Every time you open a new terminal, activate the environment first:
```bash
# Windows
wishcribe-env\Scripts\activate

# macOS / Linux
source wishcribe-env/bin/activate
```

---

## Whisper model guide

| Model | Size | Speed | Accuracy |
|---|---|---|---|
| `tiny` | 75 MB | Very fast | Fair |
| `base` | 139 MB | Fast | Good |
| `small` | 461 MB | Moderate | Better |
| `medium` | 1.4 GB | Slow | Very good |
| **`large`** | **2.9 GB** | **Slowest** | **Best ⭐ (default)** |

---

## Output files

| File | Description |
|---|---|
| `<n>_transcript.txt` | Plain text grouped by speaker |
| `<n>_transcript.srt` | SRT subtitles with speaker labels |
| `<n>_transcript.json` | Raw JSON array (opt-in) |

---

## Supported formats

**Video:** mp4, mkv, avi, mov, webm, and more  
**Audio:** mp3, wav, m4a, flac, ogg, aac, opus, and more  
**Languages:** 90+ (Whisper auto-detects if `--bahasa` not set)

---

## Troubleshooting

**`wishcribe: command not found`**
```bash
pip install wishcribe --upgrade
# or on Windows:
python -m wishcribe --video meeting.mp4
```

**`ffmpeg not found`**  
Follow the ffmpeg installation steps above for your OS.

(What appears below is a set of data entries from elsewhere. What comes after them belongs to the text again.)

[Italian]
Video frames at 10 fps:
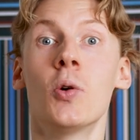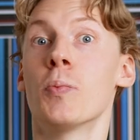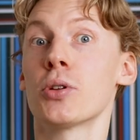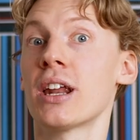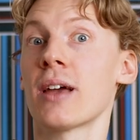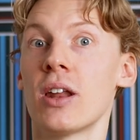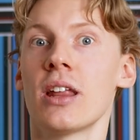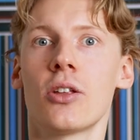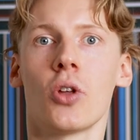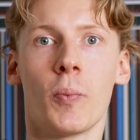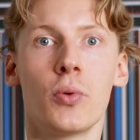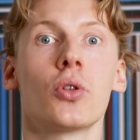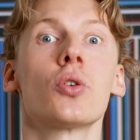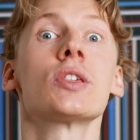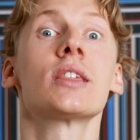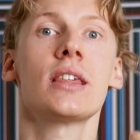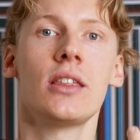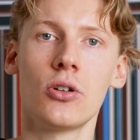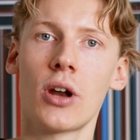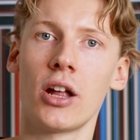un potere che viene detto appunto
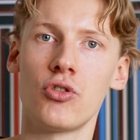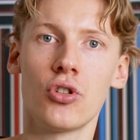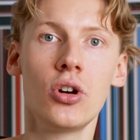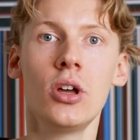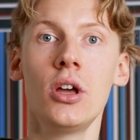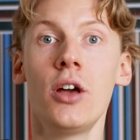signoraggio,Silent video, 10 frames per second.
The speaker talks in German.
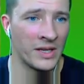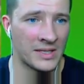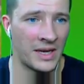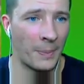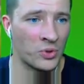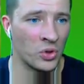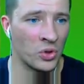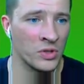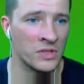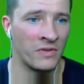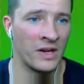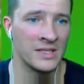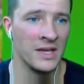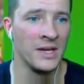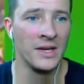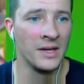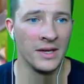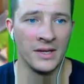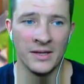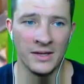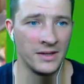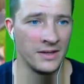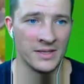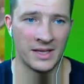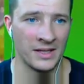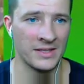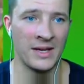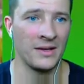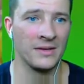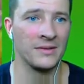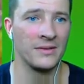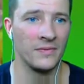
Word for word: das klappt schon und sowas, äh, ist ganz klar.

**Dependency conflicts (e.g. with tensorflow)**  
Use a virtual environment (see section above) to isolate wishcribe cleanly.

**Out of memory with `large` model**  
Switch to a smaller model:
```bash
wishcribe --video meeting.mp4 --model medium
```

---

## License

MIT — free to use, modify, and distribute.